··· Source data
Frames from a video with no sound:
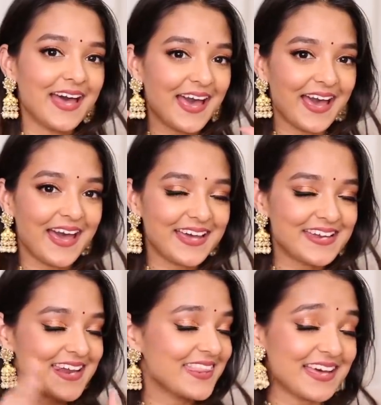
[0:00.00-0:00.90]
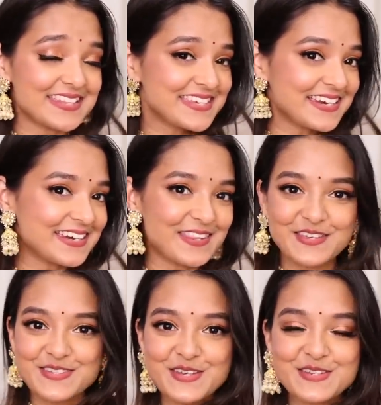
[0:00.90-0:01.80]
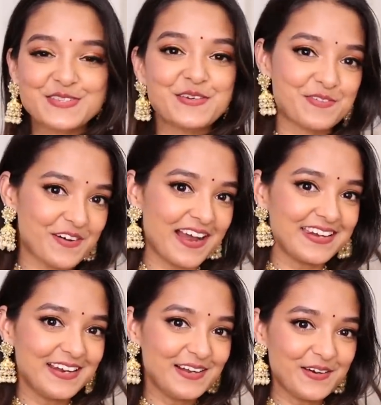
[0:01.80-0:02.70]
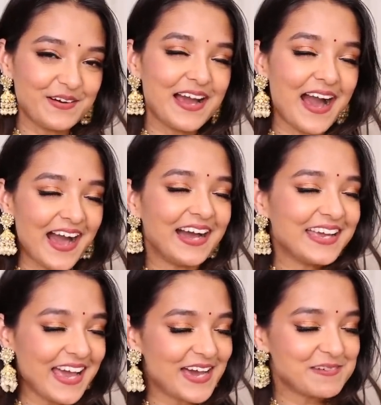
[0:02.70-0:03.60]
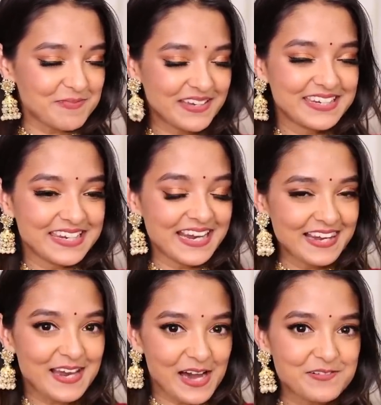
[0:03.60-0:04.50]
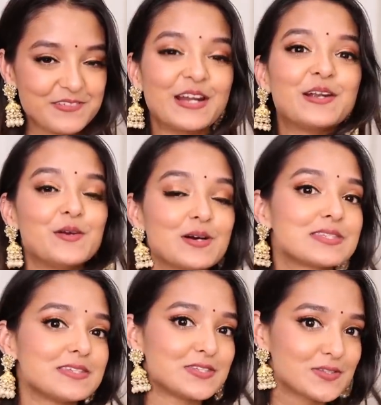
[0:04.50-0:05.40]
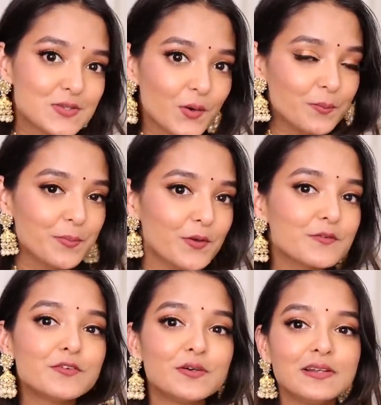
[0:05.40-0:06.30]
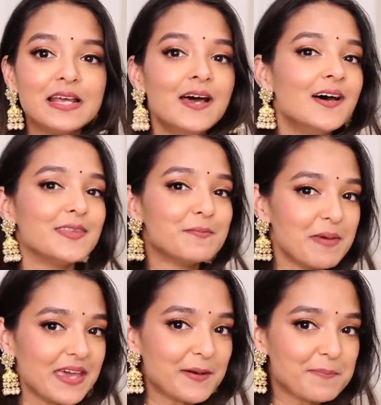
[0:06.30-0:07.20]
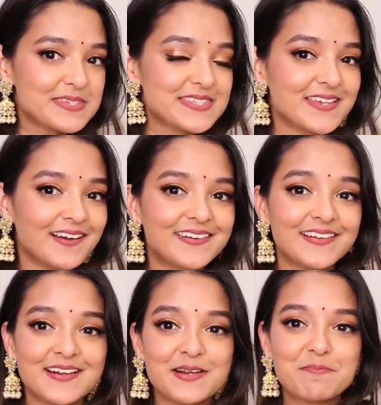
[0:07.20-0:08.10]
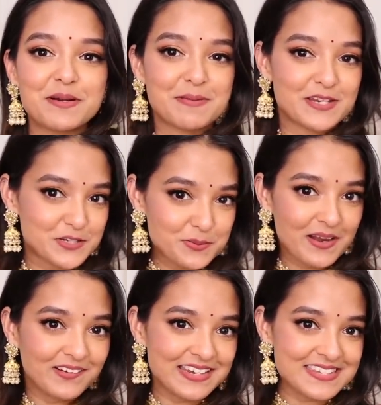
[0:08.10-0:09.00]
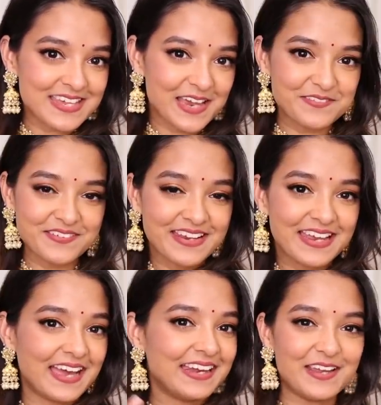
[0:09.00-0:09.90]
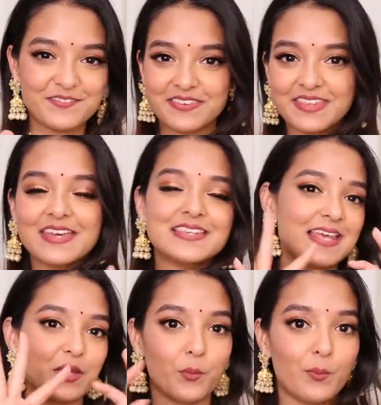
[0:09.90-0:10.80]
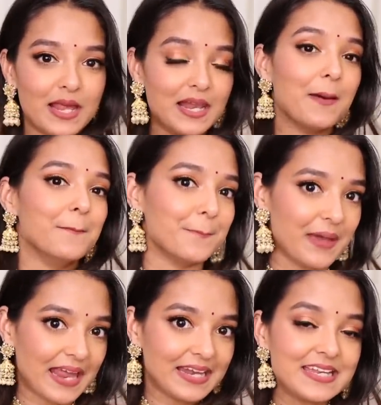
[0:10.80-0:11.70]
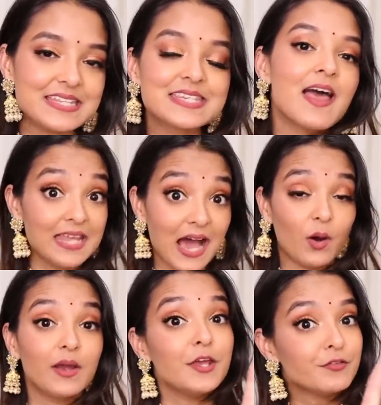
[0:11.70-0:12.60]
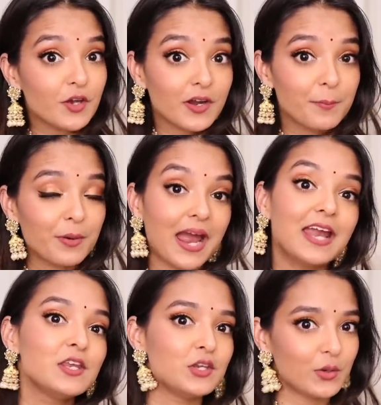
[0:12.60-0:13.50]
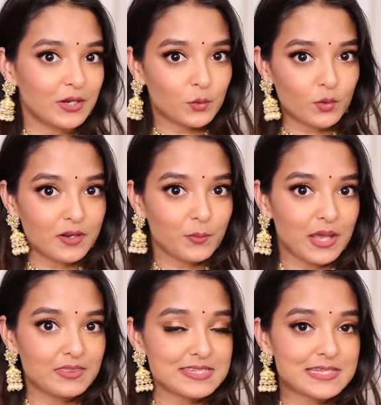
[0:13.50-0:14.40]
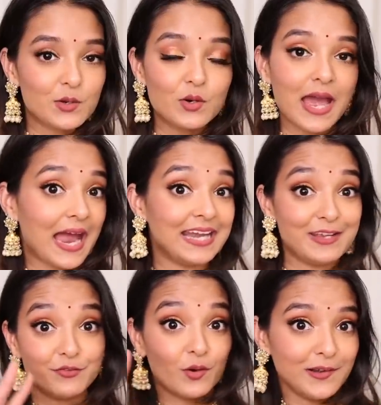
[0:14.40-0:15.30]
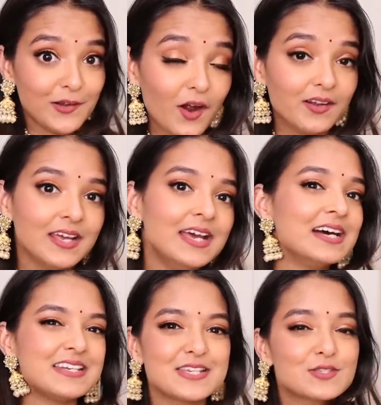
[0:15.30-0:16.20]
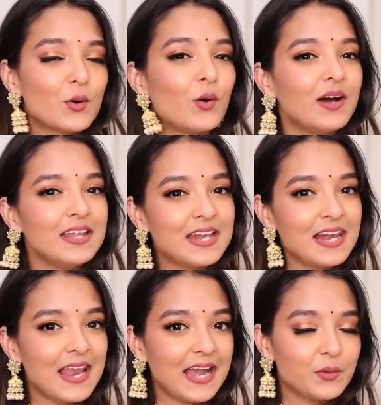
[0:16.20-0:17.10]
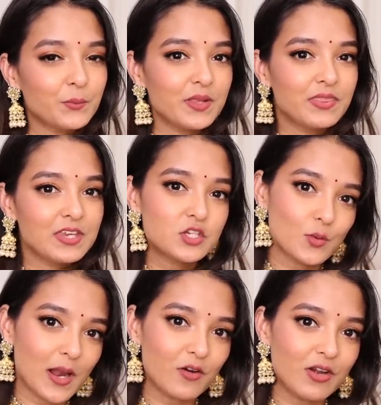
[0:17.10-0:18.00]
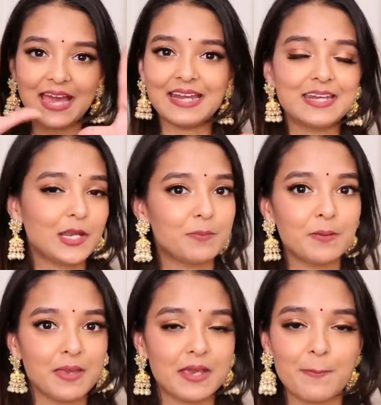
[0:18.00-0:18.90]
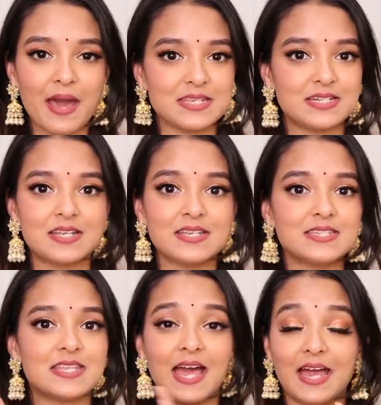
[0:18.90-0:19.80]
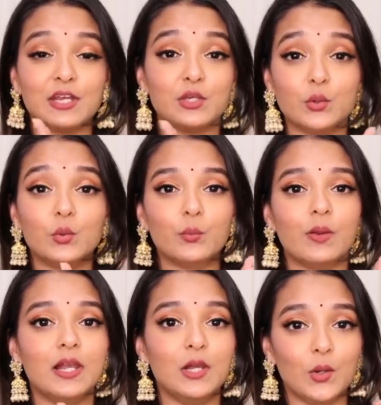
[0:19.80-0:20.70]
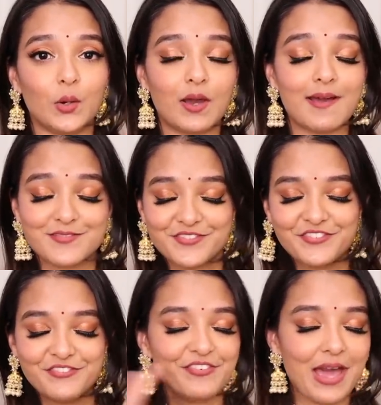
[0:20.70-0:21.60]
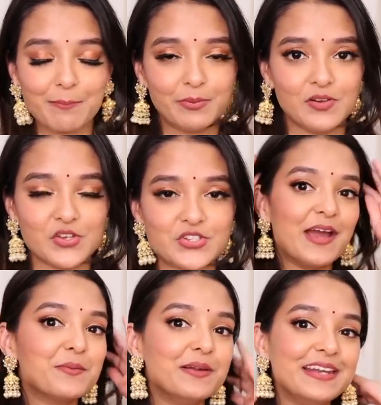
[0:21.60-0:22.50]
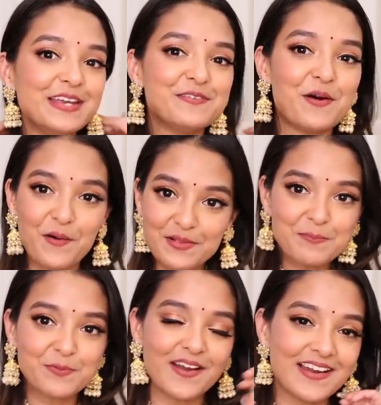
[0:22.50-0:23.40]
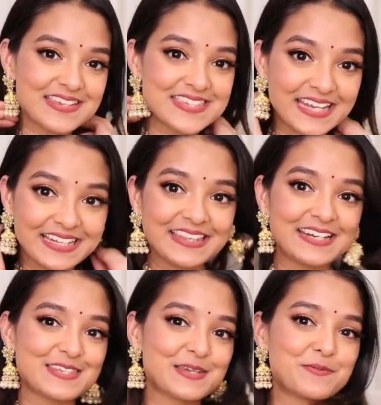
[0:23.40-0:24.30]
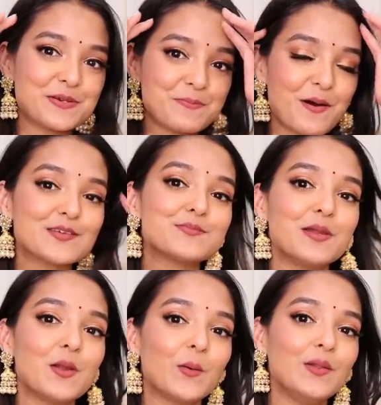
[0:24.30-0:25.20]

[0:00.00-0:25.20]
And that's it. This is the final look. I am in love. It looks so beautiful. The makeup is subtle, but my jewelry is heavy and everything is like well balanced. Now, if you're a bride, you can totally wear this look. And if you're not, just go a little light with the jewelry and keep the makeup as it is and you will look fabulous. I will leave all the products in the description box below.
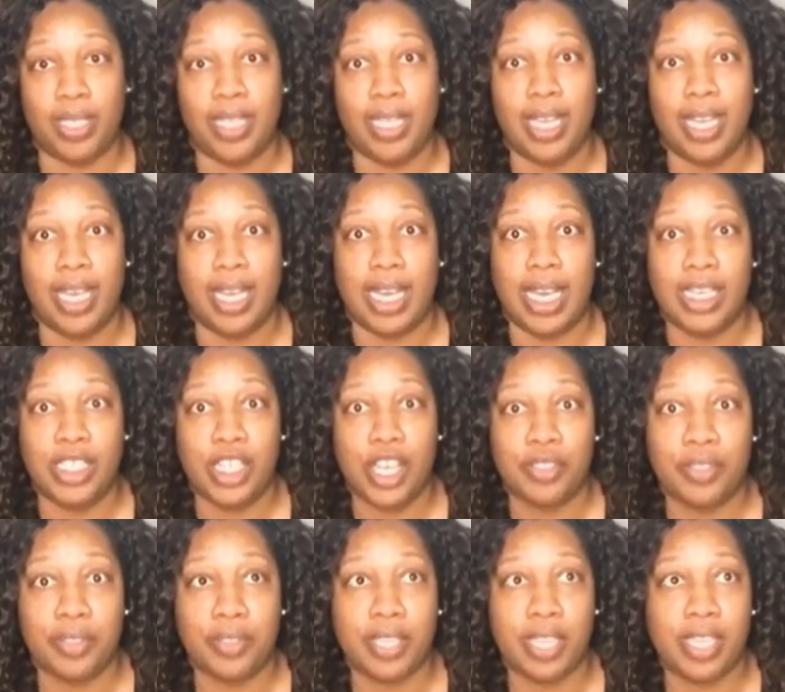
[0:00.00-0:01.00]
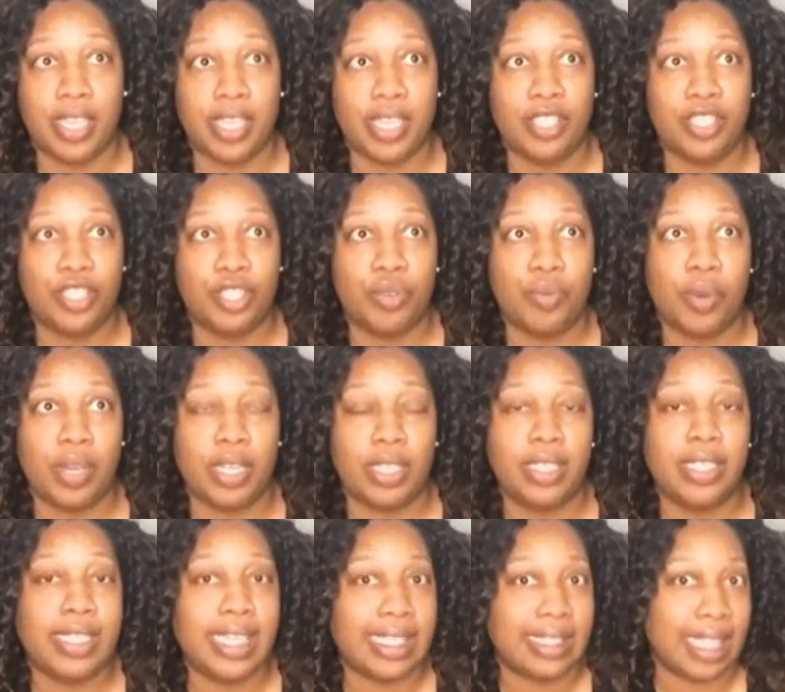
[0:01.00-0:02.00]
Another thing is you want to look
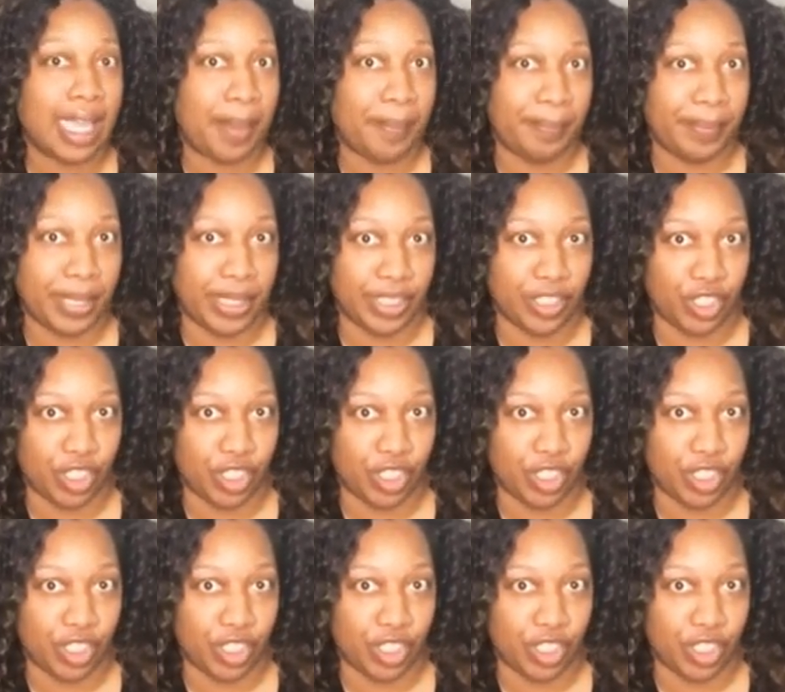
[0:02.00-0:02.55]
at that budget,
······
Within the listing above, extract exactly the lines that run from the one containing "[0:00.00-0:00.90]" through the one containing "[0:13.50-0:14.40]", excluding any pictures.

> **Solution to the problem**
[0:00.00-0:00.90]
[0:00.90-0:01.80]
[0:01.80-0:02.70]
[0:02.70-0:03.60]
[0:03.60-0:04.50]
[0:04.50-0:05.40]
[0:05.40-0:06.30]
[0:06.30-0:07.20]
[0:07.20-0:08.10]
[0:08.10-0:09.00]
[0:09.00-0:09.90]
[0:09.90-0:10.80]
[0:10.80-0:11.70]
[0:11.70-0:12.60]
[0:12.60-0:13.50]
[0:13.50-0:14.40]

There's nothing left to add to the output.